The effect is strict, even severe, as befits Melotti's credo that "Art is an angelic, geometric feeling. It addresses the intellect, not the senses." But does the work provoke contemplation of order in the cosmos, or its opposite? The press release cannot decide. It quotes Melotti, "It is not for us to know, though a genius might, whether the thousand effervescent thoughts, so much in contrast today, like never before, are beginning to agree like the voices in a choir, to finally emerge together in a single voice or whether it shall all collapse in a dark torrent... We would be content if it were the wind of the Elysian fields, shaking and rattling the empty and sensitive pipes."

I do not sense such contentment in The Magnificent Seven. Instead, I feel its immense rage for order and harmony. If its mathematical and musical form reminds me of Hesse's Glass Bead Game, it lacks the German's feel for the necessity of prayer.
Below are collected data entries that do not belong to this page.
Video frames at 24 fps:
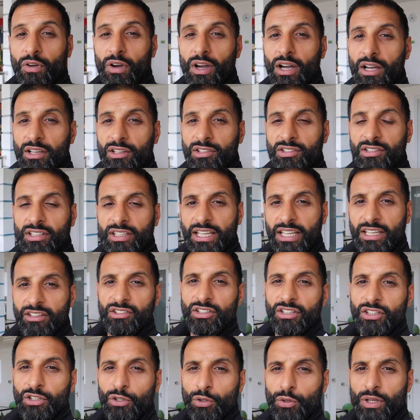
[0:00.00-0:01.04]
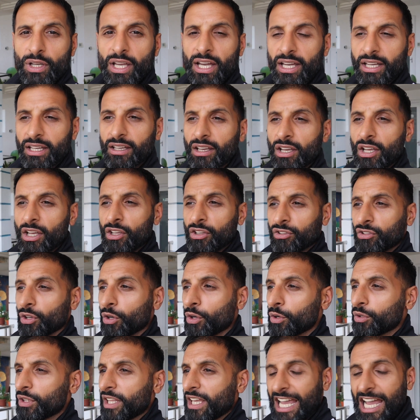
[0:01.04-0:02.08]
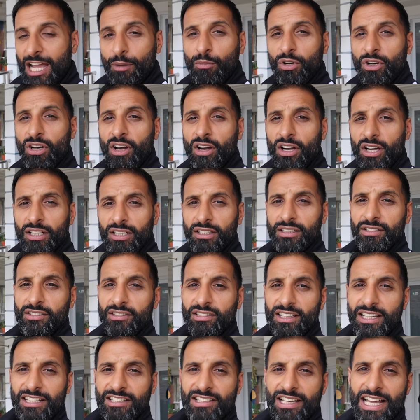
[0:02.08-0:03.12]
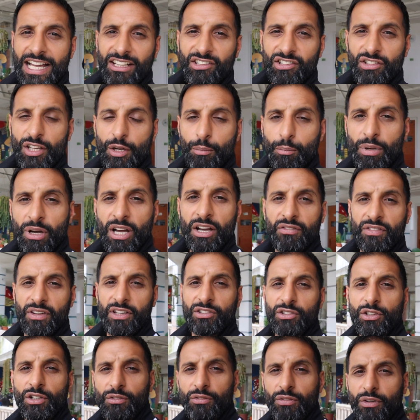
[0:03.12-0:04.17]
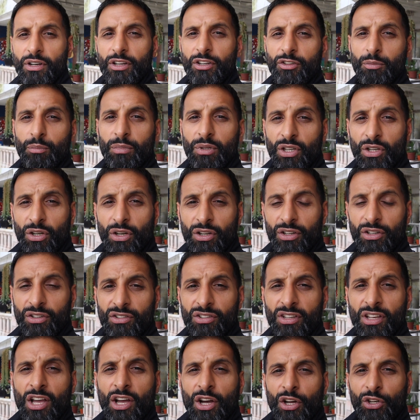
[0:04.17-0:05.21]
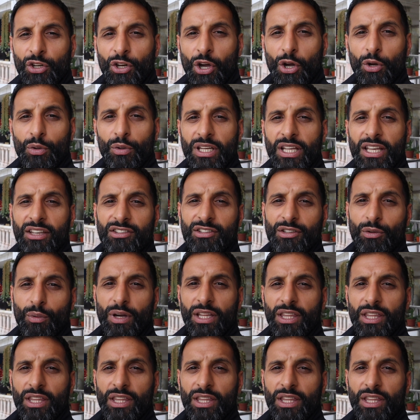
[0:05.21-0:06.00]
for us is the U K. So the Cameron Highlands is actually a perfect stop for us because not only is the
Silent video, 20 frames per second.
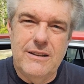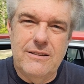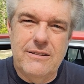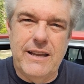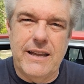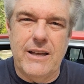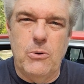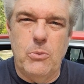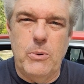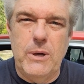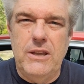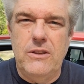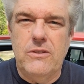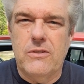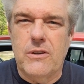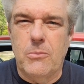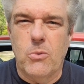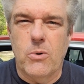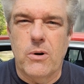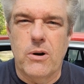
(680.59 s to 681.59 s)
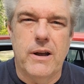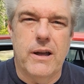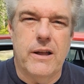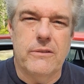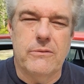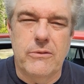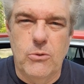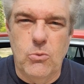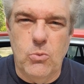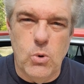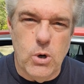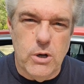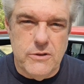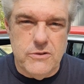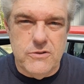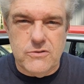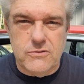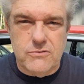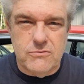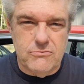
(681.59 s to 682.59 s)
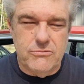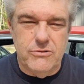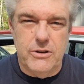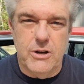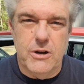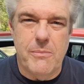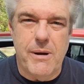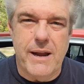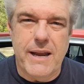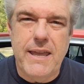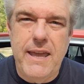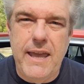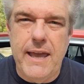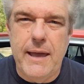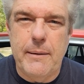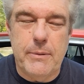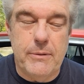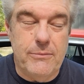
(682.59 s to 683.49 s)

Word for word: take a wee somewhere out in the woods near my camp.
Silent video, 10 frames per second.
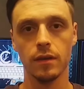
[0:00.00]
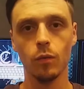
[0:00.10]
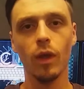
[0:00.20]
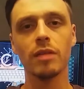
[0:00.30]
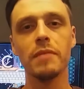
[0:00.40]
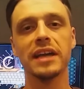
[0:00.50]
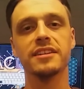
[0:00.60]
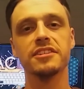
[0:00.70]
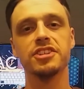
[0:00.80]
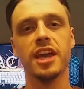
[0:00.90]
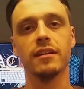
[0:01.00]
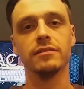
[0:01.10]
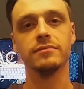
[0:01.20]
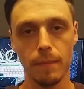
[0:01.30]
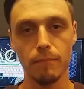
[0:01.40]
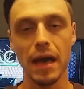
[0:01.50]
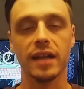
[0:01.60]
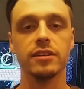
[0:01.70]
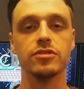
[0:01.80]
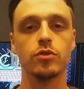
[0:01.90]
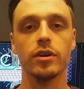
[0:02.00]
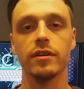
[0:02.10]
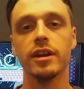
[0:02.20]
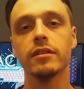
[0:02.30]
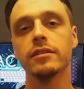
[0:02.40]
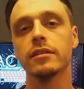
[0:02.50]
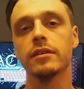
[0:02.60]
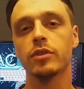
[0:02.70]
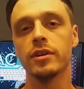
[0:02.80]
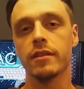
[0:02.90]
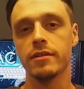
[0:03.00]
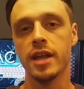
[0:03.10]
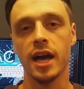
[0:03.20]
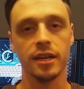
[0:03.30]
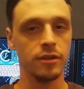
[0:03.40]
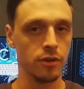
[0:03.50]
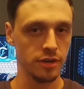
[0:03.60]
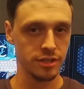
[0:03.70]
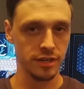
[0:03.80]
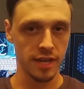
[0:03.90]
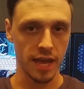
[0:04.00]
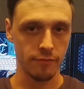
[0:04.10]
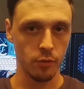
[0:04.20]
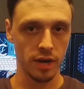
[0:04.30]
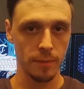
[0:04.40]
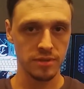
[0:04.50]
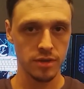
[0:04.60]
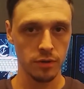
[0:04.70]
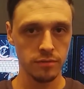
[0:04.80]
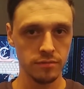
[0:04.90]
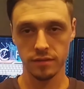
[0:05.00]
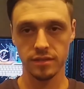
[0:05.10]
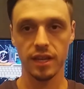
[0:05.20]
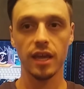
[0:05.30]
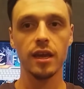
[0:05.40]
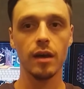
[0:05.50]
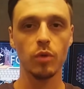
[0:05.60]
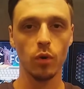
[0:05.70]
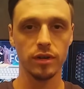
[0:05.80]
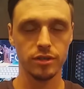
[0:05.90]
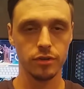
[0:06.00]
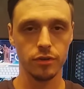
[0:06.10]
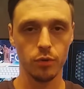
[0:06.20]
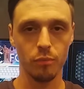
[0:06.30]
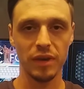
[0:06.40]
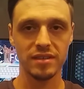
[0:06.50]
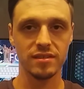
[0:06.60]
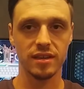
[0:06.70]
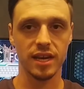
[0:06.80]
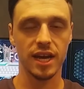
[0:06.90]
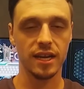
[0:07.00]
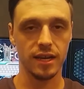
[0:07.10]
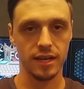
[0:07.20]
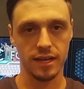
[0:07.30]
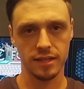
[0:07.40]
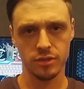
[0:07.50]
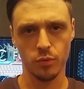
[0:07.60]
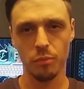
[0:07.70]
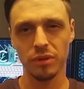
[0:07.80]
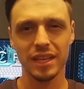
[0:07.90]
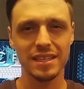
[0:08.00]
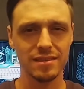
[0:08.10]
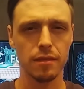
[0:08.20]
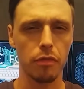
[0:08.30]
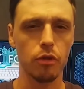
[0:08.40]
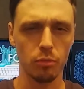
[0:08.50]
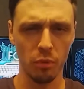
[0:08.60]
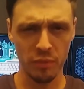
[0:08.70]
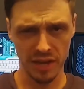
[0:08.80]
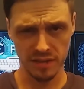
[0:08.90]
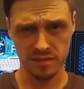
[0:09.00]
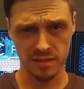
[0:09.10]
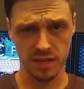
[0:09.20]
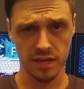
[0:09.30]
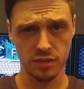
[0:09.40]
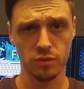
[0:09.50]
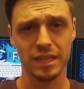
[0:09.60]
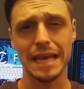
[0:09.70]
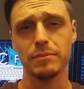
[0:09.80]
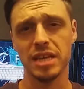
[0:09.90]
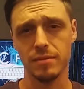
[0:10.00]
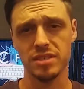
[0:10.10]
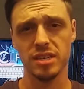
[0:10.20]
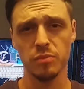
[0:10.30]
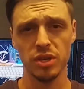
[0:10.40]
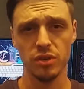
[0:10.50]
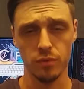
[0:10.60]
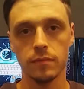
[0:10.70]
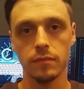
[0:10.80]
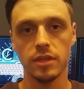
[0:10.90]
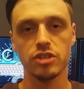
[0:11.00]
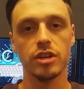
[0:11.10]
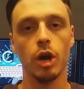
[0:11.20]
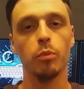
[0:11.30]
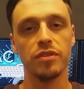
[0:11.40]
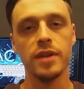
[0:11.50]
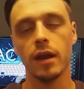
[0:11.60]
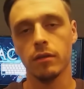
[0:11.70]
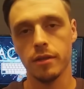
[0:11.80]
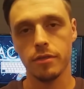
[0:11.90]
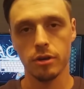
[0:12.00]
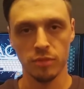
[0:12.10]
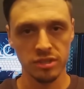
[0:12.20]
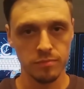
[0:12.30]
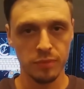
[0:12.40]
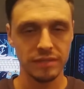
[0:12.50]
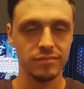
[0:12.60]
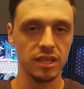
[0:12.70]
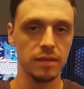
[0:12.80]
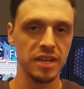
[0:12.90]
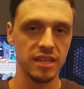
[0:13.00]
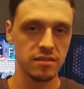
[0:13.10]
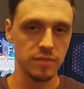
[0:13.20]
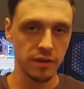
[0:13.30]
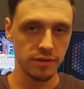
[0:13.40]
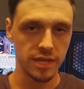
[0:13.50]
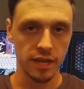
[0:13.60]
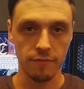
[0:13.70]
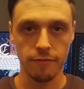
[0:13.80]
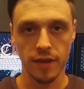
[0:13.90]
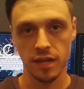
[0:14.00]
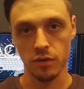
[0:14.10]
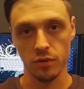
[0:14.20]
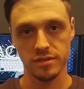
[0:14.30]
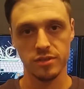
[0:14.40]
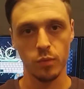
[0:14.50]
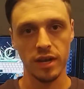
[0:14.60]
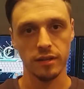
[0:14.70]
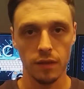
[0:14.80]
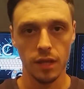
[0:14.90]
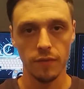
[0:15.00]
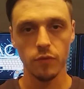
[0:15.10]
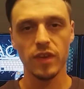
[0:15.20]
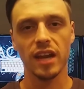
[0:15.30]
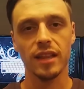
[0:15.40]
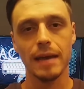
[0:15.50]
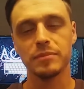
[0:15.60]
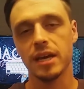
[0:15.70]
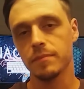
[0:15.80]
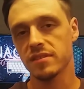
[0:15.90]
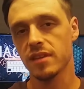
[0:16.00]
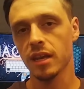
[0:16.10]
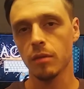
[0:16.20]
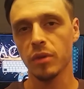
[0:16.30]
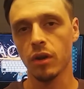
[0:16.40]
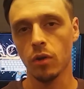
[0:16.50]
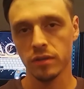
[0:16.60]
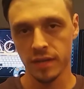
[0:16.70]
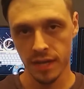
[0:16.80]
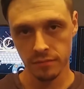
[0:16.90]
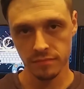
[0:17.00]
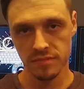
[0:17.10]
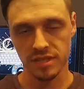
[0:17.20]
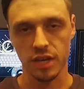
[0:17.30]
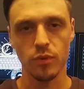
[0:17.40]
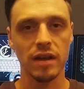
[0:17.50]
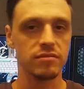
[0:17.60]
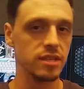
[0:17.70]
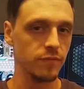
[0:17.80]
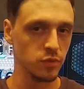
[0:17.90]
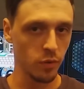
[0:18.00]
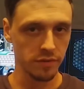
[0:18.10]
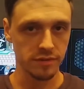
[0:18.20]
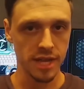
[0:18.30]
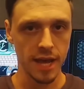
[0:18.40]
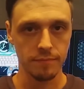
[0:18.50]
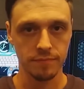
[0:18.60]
Welcome back to the channel. Mac DeStroir here to deliver another noggin nourishing knack for it episode. Today I'm going to show you a basic guide to replacing the thermal paste on your laptop CPU. This should help with not only thermals, but eliminate some irritating fan noise as well. If you've got a laptop that's getting a bit older now, stick around to see if it's worth your time.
Despite his reference to angels, the work's appeal is to the mind, and not what lies beyond the mind.

Born in Rovereto, Italy, to a musical family, Fausto Melotti (1901-1986) began studying music, mathematics and physics before enrolling at the Accademia di Belle Arti Brera in Milan. The 1986 Venice Biennale opened with a major exhibition of Melotti's work, earning him a posthumus Leone d'Oro.